Records from a collection:
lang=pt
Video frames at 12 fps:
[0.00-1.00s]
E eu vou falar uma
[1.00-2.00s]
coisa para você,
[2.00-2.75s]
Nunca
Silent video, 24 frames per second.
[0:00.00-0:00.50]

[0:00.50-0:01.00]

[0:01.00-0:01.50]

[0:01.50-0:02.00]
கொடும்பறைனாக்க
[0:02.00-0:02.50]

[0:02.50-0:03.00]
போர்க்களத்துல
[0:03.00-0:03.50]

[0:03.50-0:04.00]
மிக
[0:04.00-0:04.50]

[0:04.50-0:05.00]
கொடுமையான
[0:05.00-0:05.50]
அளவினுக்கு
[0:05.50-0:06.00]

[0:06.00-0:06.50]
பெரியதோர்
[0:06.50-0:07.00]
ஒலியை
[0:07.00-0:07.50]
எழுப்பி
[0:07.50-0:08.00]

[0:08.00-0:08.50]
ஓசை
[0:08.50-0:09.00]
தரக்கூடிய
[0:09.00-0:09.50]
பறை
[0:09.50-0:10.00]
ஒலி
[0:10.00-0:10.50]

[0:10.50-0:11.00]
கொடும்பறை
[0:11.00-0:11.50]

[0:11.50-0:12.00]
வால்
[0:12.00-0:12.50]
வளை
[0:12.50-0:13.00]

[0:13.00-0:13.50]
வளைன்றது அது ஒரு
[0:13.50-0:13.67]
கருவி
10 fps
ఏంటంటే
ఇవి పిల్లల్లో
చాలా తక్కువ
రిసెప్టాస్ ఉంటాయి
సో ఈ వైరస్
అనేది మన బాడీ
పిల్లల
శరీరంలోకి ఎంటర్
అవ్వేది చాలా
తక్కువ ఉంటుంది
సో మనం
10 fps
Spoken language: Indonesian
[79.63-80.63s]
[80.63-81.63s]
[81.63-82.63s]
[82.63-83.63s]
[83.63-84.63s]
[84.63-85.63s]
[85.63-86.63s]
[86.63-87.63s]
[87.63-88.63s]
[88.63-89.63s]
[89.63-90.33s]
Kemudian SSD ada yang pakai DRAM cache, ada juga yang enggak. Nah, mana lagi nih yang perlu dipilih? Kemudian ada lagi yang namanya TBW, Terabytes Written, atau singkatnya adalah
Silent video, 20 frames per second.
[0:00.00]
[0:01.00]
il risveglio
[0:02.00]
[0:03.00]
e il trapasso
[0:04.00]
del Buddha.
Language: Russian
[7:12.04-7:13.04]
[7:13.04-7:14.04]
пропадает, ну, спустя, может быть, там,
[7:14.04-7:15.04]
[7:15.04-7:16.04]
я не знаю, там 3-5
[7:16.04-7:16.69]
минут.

### [Work to complete]
Return only those lines that run from the one containing "[83.63-84.63s]" through the end of the entries, keeping each exactly as written.

### [Exercise solution]
[83.63-84.63s]
[84.63-85.63s]
[85.63-86.63s]
[86.63-87.63s]
[87.63-88.63s]
[88.63-89.63s]
[89.63-90.33s]
Kemudian SSD ada yang pakai DRAM cache, ada juga yang enggak. Nah, mana lagi nih yang perlu dipilih? Kemudian ada lagi yang namanya TBW, Terabytes Written, atau singkatnya adalah
Silent video, 20 frames per second.
[0:00.00]
[0:01.00]
il risveglio
[0:02.00]
[0:03.00]
e il trapasso
[0:04.00]
del Buddha.
Language: Russian
[7:12.04-7:13.04]
[7:13.04-7:14.04]
пропадает, ну, спустя, может быть, там,
[7:14.04-7:15.04]
[7:15.04-7:16.04]
я не знаю, там 3-5
[7:16.04-7:16.69]
минут.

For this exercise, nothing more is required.